Stiip vs eine Route Punkt für Punkt auf Google Maps bauen
Viele Fahrer planen auf Google Maps: Start setzen, die Linie über ein paar Straßen ziehen, prüfen, ob es passt, exportieren. Es funktioniert, aber es ist langsam, und Google Maps hat keine Ahnung, welche Straßen die guten Anstiege sind. Hier ist der Unterschied.
Die Google-Maps-Art
- Du setzt jeden Punkt von Hand.
- Du rätst, welche Straßen hügelig sind. Google zeigt dir die Höhenmeter beim Zeichnen nicht.

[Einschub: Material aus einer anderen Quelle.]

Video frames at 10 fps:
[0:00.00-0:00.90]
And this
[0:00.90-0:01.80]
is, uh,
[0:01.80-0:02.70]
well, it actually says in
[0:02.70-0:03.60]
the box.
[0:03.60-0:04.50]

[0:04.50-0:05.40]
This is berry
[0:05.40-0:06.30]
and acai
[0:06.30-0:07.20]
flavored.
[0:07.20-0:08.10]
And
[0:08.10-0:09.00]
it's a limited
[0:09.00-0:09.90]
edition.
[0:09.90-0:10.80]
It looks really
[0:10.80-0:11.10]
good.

- Es ist kein echtes Rad-Routing, du kannst also auf einer schnellen Straße oder in einer Sackgasse landen.
- Eine saubere GPX herauszubekommen braucht Extraschritte.

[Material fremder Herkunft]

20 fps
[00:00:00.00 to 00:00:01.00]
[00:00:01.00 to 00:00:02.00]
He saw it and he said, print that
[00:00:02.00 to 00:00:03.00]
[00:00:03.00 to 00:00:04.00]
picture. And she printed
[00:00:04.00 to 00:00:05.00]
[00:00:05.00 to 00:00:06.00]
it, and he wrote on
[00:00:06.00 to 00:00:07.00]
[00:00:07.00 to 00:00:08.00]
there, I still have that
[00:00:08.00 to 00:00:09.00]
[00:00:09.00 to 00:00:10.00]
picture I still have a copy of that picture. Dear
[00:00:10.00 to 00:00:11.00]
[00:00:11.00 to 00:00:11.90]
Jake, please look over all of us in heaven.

Okay für ein einfaches A nach B. Mühsam für eine schöne hügelige Runde.
Die Stiip-Art
- Tipp einen Start und eine Distanz ein. Das ist die ganze Eingabe.
- Stiip baut mehrere Routen und sortiert sie nach Höhenmetern.
- Jede Route zeigt ihr D+ und Profil, du weißt also genau, was du bekommst.
- Ein Tipp, um die GPX herunterzuladen.
Zehn Sekunden, statt zehn Minuten Punkte ziehen.
Wann Google Maps trotzdem gewinnt
- Du willst eine bestimmte Route durch bestimmte Straßen (ein Café-Stopp, das Haus eines Freundes).
- Du fährst in der Stadt von Punkt zu Punkt und brauchst nur die Wegführung.
Dafür nimm Maps. Für eine hügelige Runde ab deiner Tür lass Stiip die Arbeit machen.